Ma Brodskij che c'entra? Lo avevamo lasciato esule dall'Unione Sovietica, proiettato verso un futuro di grande impegno letterario e di enorme fama. Occorre dire anzitutto che Gino Pagliarani, uno dei «maestri» di quanti si ritroveranno a Rovereto nel seminario della tsm (a lui è dedicata affettuosamente l'edizione di quest'anno), fu amico del poeta russo. Pagliarani avvertì una fortissima consonanza fra la ricerca intellettuale di Brodskij e quanto si veniva sviluppando in quegli anni in Italia. Al centro, il rapporto fra etica ed estetica nuovo, sconvolgente per l'epoca. Immaginate uno che dice: «Ogni nuova realtà estetica ridefinisce la realtà etica dell'uomo. Giacché l'estetica è la madre dell'etica. Le categorie di buono e cattivo sono, in primo luogo e soprattutto categorie estetiche che precedono le categorie del bene e del male... Il bambinello che piange e respinge la persona estranea che, al contrario, cerca di accarezzarlo, agisce istintivamente e compie una scelta estetica, non morale”. (discorso per il Nobel, in «Dall'esilio», edito da Adelphi). Pura speculazione intellettuale? Mere ipotesi filosofiche? Niente affatto, e proprio qui sta il nodo centrale: le intuizioni di Brodskij trovano un preciso riscontro nelle scienze neurocognitive. Una decina d'anni fa furono individuati i cosiddetti “neuroni specchio”, mediatori del riconoscimento estetico. Quelli che stanno alla base, per intenderci, del complesso rapporto fra madre e figlio e che presiede all'apprendimento di un neonato, alla «messa a punto» del suo cervello.

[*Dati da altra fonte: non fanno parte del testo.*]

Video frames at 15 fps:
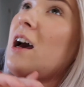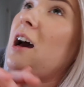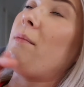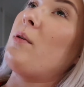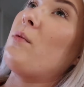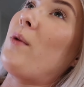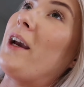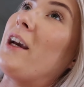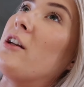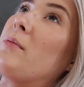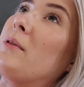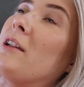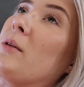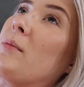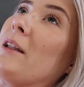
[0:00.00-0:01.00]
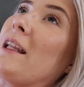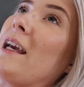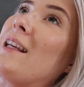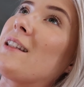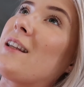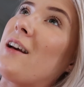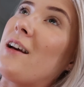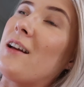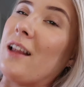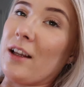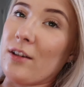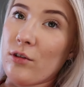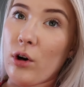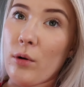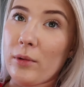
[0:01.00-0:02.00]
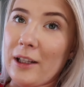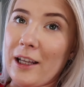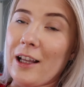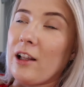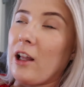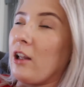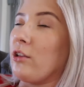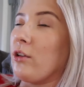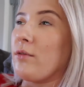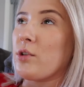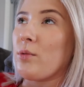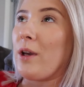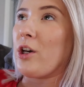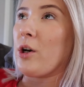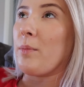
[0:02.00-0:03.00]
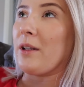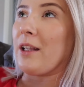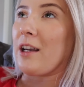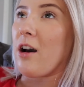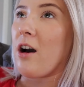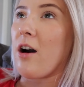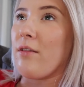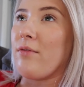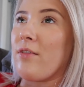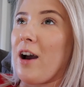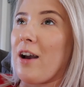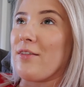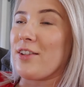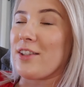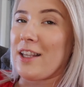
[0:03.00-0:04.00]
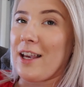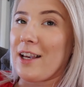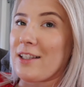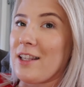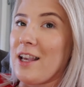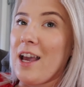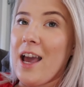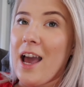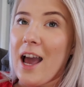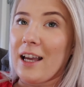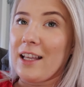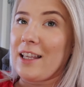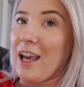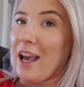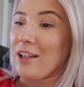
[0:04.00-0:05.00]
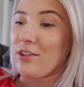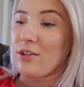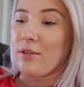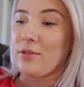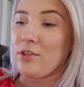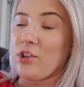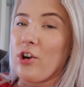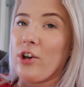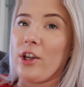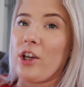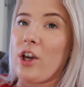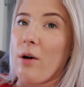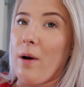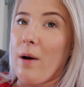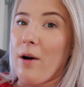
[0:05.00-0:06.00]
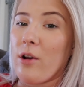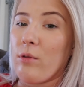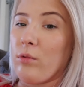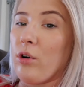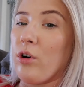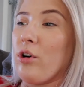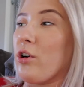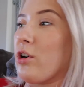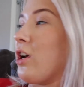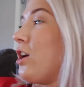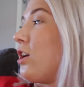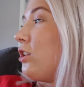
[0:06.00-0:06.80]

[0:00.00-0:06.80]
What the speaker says: I've been waking up a little bit later. Like normally, I love to wake up at like 5:30, 6 and get stuff done and go out on a walk.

Quando affermiamo dunque che le categorie del bello e del brutto precedono quelle di buono e cattivo stiamo dicendo qualcosa che ha un fondamento preciso nell'esperienza neurocognitiva. E dire che l'estetica presiede all'etica, per esempio, o che l'estetica può aiutarci a risolvere i conflitti (fu ancora Brodskij a collegare tutto questo con la celebre osservazione di Dostoevskij secondo cui “la bellezza salverà il mondo” o con l'affermazione di Matthew Arnold che “la poesia ci salverà”: provocazioni che per i ricercatori hanno ora una accertata base scientifica) può far esplodere una piccola bomba, anche oggi. Ugo Morelli sorride con l'affabilità che gli è solita: “Immagino già le reazioni: così si mortifica l'atto della fruizione dell'opera d'arte, che gusto c'è a contemplare un dipinto se riduco tutto a un fatto di neuroni? Ma io dico che anzi così esaltiamo la nostra esperienza estetica. E' tutto così umano, troppo umano... In fin dei conti, lo studio dell'astronomia non svilisce mica il piacere di contemplare un bel cielo stellato, no?”.